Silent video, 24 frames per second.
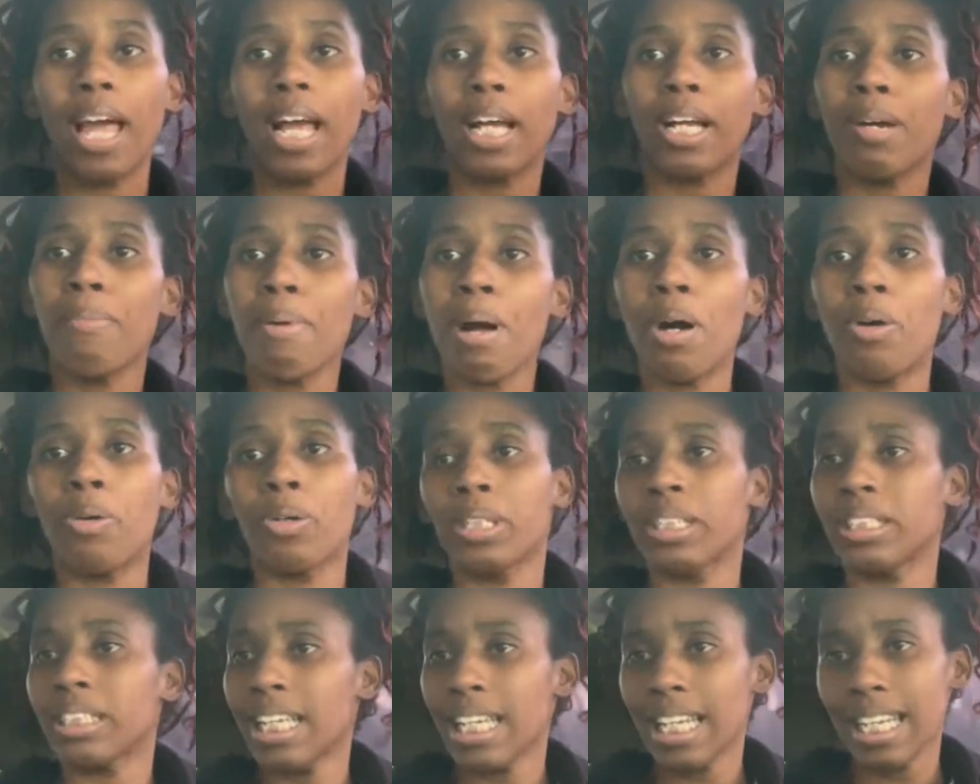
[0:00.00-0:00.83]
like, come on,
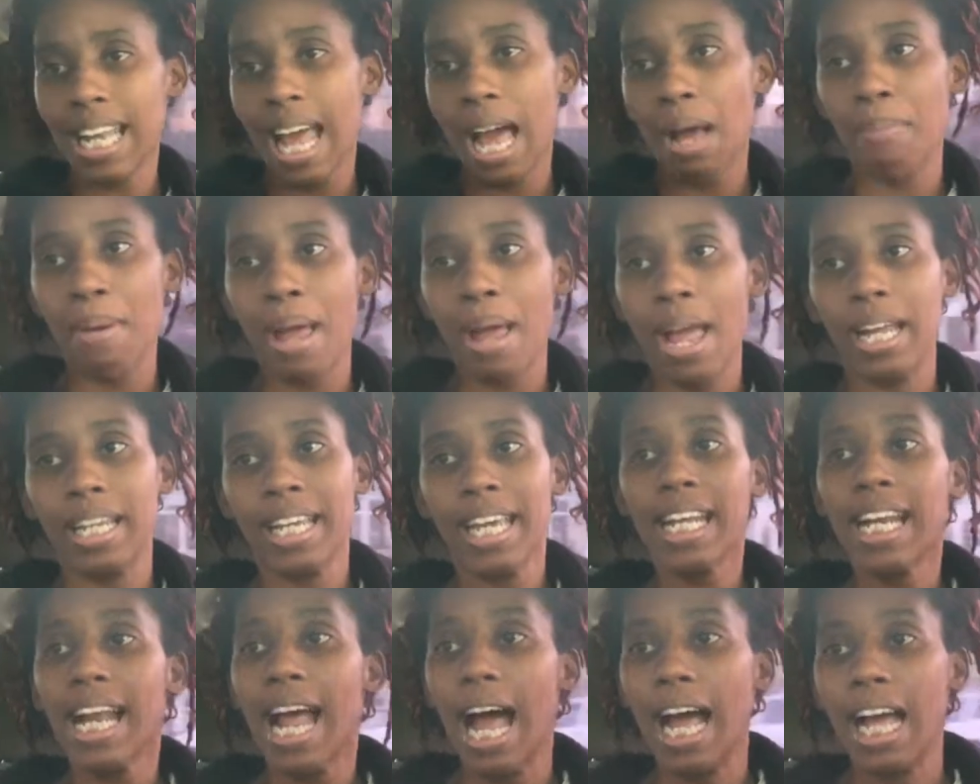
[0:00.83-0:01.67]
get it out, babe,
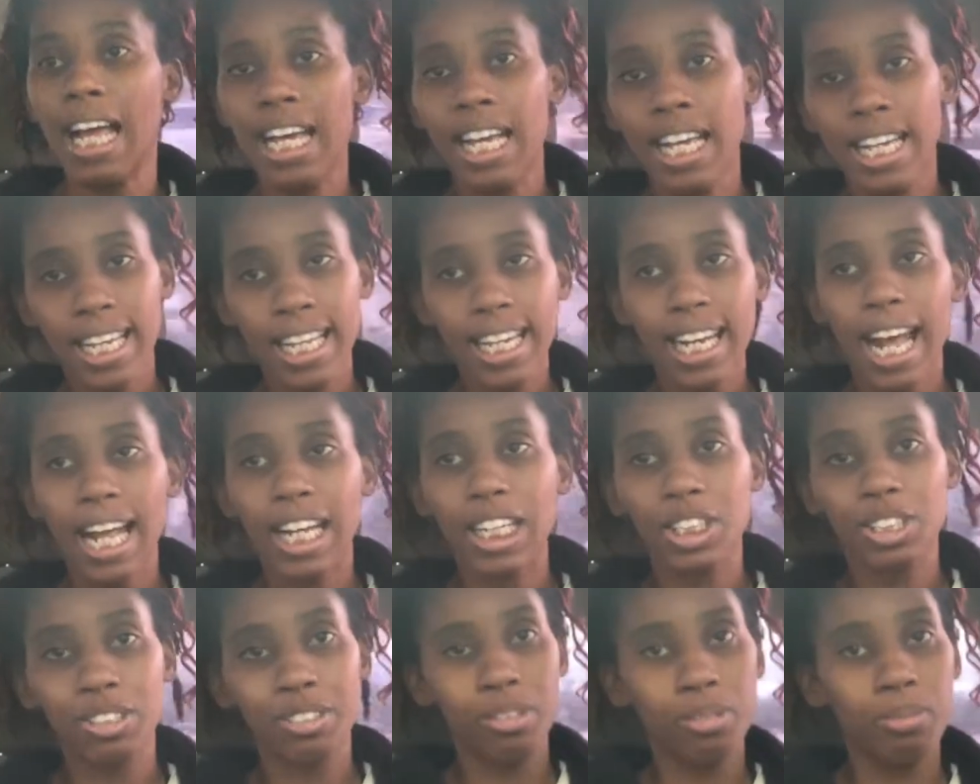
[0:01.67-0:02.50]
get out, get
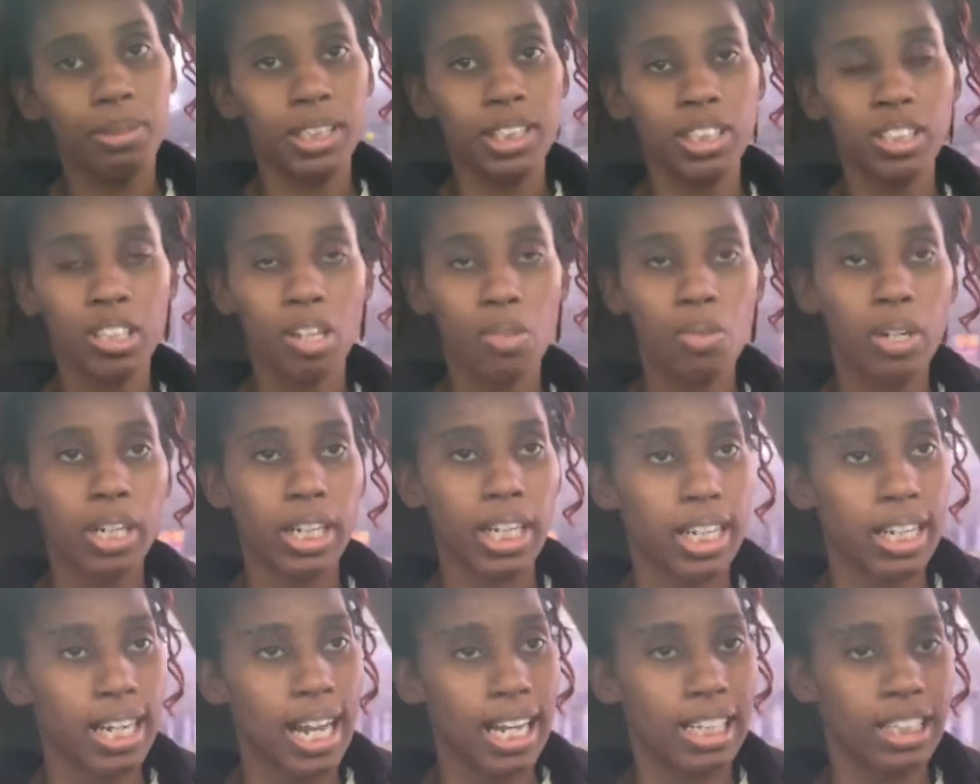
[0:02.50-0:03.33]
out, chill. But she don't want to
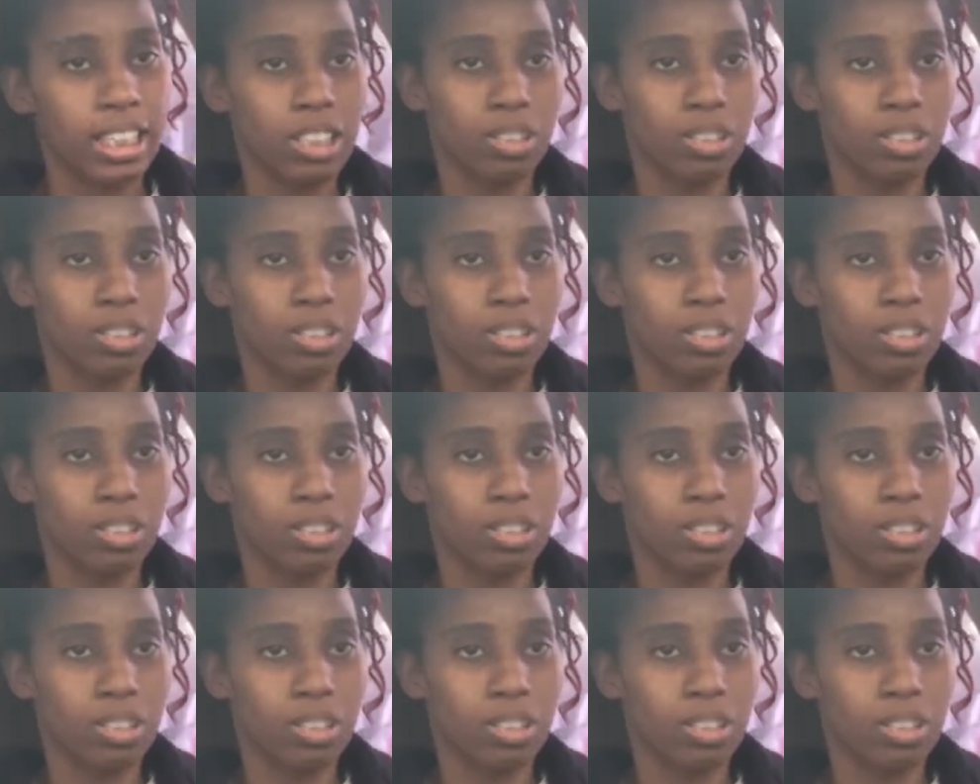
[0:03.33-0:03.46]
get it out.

Assignment
Reproduce each record above by retyping it exactly; omit all images.

Exercise answer
Silent video, 24 frames per second.
[0:00.00-0:00.83]
like, come on,
[0:00.83-0:01.67]
get it out, babe,
[0:01.67-0:02.50]
get out, get
[0:02.50-0:03.33]
out, chill. But she don't want to
[0:03.33-0:03.46]
get it out.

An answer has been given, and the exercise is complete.